What to produce:
Return, exactly and in full, the lines of the records below starting at the one with "[3:26.60-3:27.60]" and ending at the one with "[3:40.60-3:41.60]", and no other lines.

BEGIN Recorded information

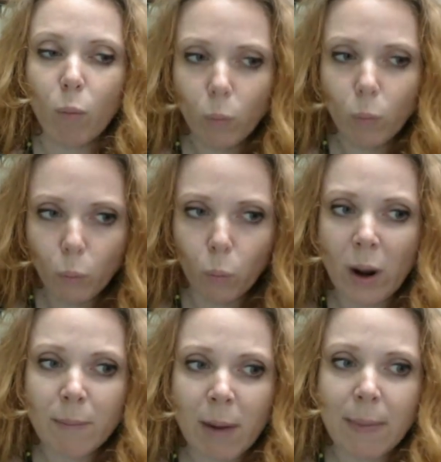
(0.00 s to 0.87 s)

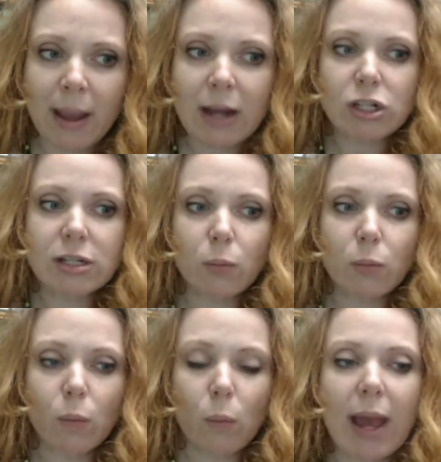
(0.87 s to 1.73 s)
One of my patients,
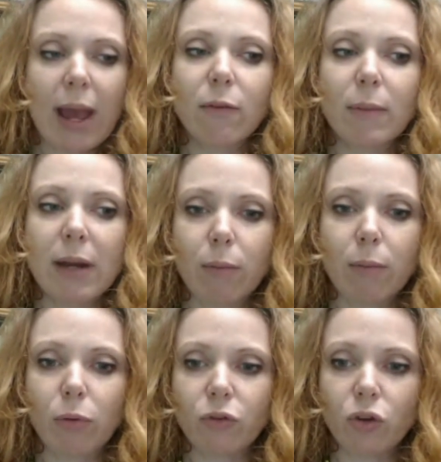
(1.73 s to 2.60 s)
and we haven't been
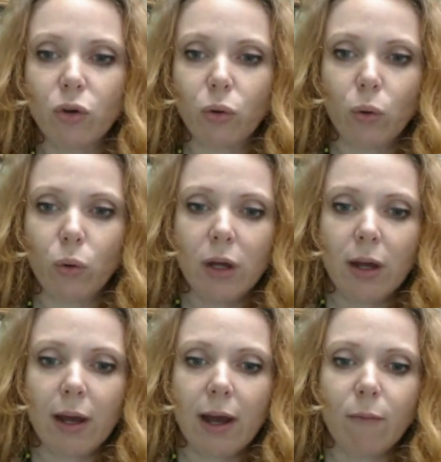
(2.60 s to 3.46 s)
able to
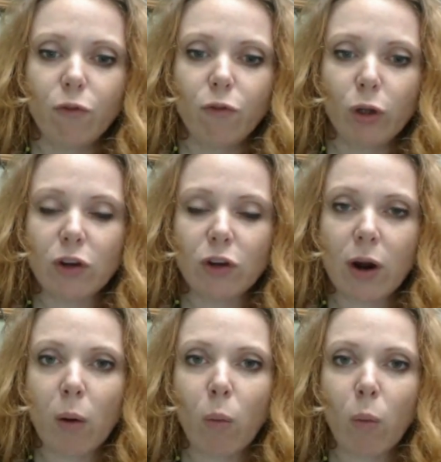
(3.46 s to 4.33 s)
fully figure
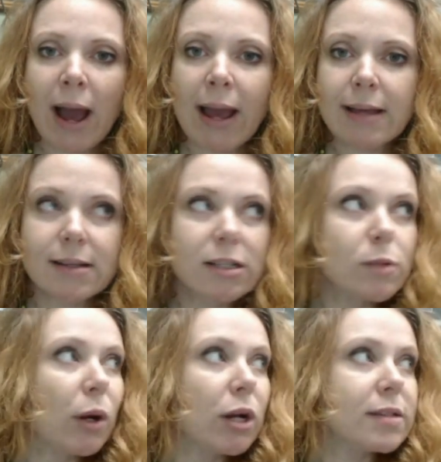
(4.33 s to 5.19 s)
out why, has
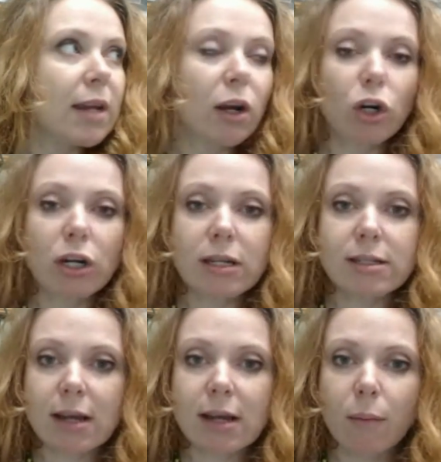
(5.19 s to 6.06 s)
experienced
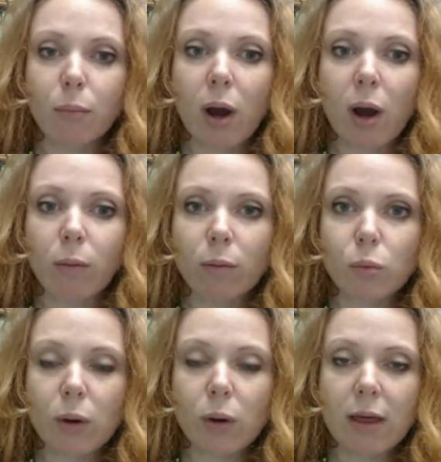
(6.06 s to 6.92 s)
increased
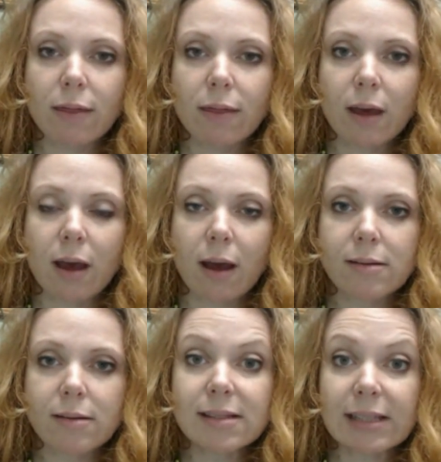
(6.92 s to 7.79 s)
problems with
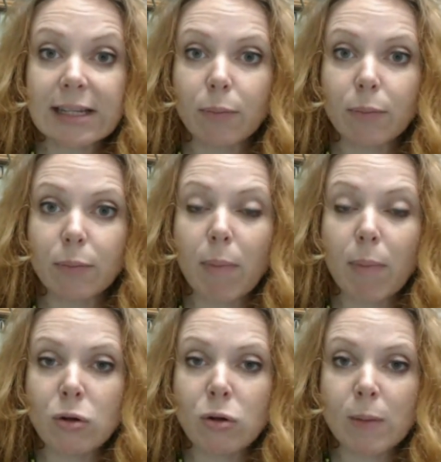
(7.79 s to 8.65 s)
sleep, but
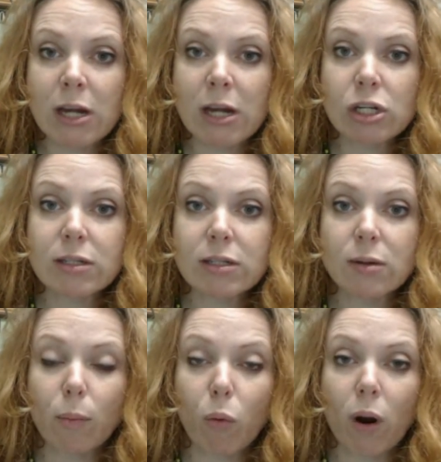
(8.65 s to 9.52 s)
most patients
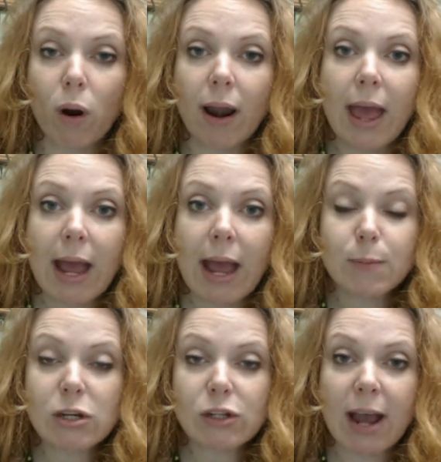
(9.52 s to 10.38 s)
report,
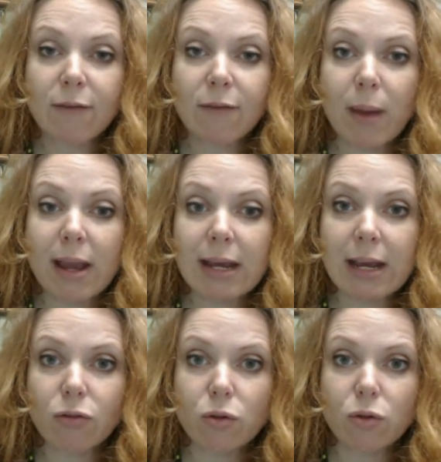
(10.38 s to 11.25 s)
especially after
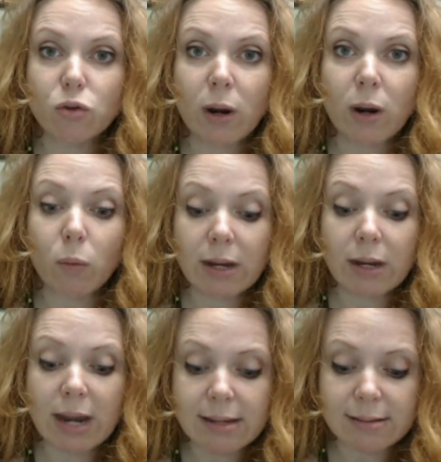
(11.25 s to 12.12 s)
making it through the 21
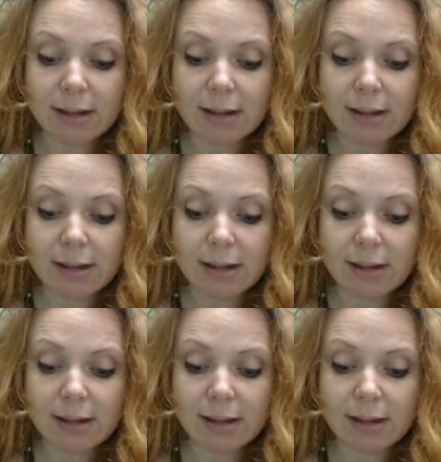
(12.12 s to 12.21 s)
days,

END Recorded information
BEGIN Recorded information

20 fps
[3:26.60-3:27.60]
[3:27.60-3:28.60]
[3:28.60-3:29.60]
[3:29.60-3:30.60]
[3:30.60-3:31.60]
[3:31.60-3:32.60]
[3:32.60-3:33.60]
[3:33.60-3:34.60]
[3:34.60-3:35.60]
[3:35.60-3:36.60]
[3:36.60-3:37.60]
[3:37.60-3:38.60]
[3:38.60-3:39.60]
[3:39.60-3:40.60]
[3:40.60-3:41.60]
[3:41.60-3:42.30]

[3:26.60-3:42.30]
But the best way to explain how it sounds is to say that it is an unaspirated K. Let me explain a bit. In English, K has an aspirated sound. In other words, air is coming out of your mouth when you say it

END Recorded information

Exercise response:
[3:26.60-3:27.60]
[3:27.60-3:28.60]
[3:28.60-3:29.60]
[3:29.60-3:30.60]
[3:30.60-3:31.60]
[3:31.60-3:32.60]
[3:32.60-3:33.60]
[3:33.60-3:34.60]
[3:34.60-3:35.60]
[3:35.60-3:36.60]
[3:36.60-3:37.60]
[3:37.60-3:38.60]
[3:38.60-3:39.60]
[3:39.60-3:40.60]
[3:40.60-3:41.60]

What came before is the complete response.